== Segment start ==

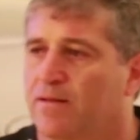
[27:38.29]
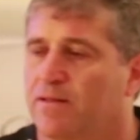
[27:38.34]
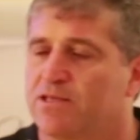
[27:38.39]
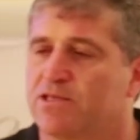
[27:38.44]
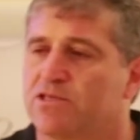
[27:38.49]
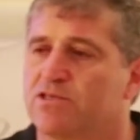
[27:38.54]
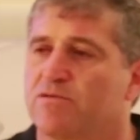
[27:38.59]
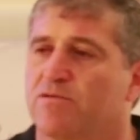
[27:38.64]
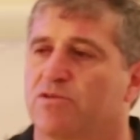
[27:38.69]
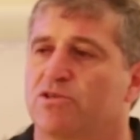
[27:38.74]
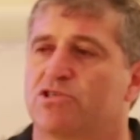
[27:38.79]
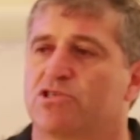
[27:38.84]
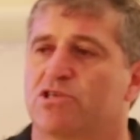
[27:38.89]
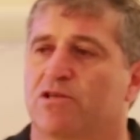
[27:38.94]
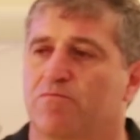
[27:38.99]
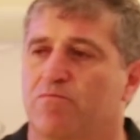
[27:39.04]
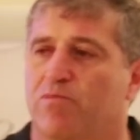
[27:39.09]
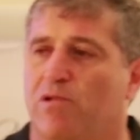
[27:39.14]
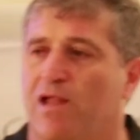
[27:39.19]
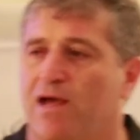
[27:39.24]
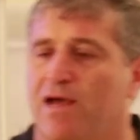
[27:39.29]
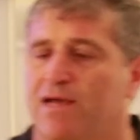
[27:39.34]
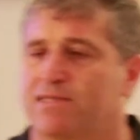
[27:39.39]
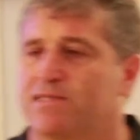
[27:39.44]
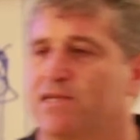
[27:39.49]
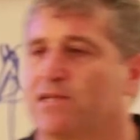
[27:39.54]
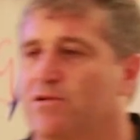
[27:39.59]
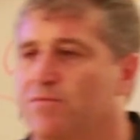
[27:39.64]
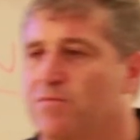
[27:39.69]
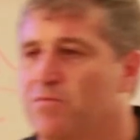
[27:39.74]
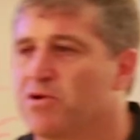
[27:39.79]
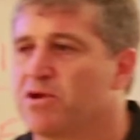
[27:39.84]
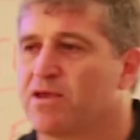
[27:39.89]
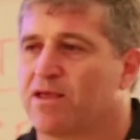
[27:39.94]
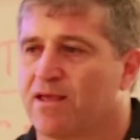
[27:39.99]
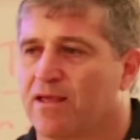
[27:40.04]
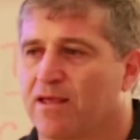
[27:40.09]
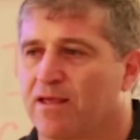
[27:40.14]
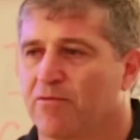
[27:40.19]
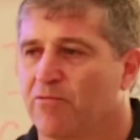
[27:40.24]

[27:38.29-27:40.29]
This is, a, this is a player telling me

== Segment end ==

AIM OF THE EXERCISE: Each record should be printed exactly as it appears, leaving the pictures out.

ANSWER SPACE:
[27:38.29]
[27:38.34]
[27:38.39]
[27:38.44]
[27:38.49]
[27:38.54]
[27:38.59]
[27:38.64]
[27:38.69]
[27:38.74]
[27:38.79]
[27:38.84]
[27:38.89]
[27:38.94]
[27:38.99]
[27:39.04]
[27:39.09]
[27:39.14]
[27:39.19]
[27:39.24]
[27:39.29]
[27:39.34]
[27:39.39]
[27:39.44]
[27:39.49]
[27:39.54]
[27:39.59]
[27:39.64]
[27:39.69]
[27:39.74]
[27:39.79]
[27:39.84]
[27:39.89]
[27:39.94]
[27:39.99]
[27:40.04]
[27:40.09]
[27:40.14]
[27:40.19]
[27:40.24]

[27:38.29-27:40.29]
This is, a, this is a player telling me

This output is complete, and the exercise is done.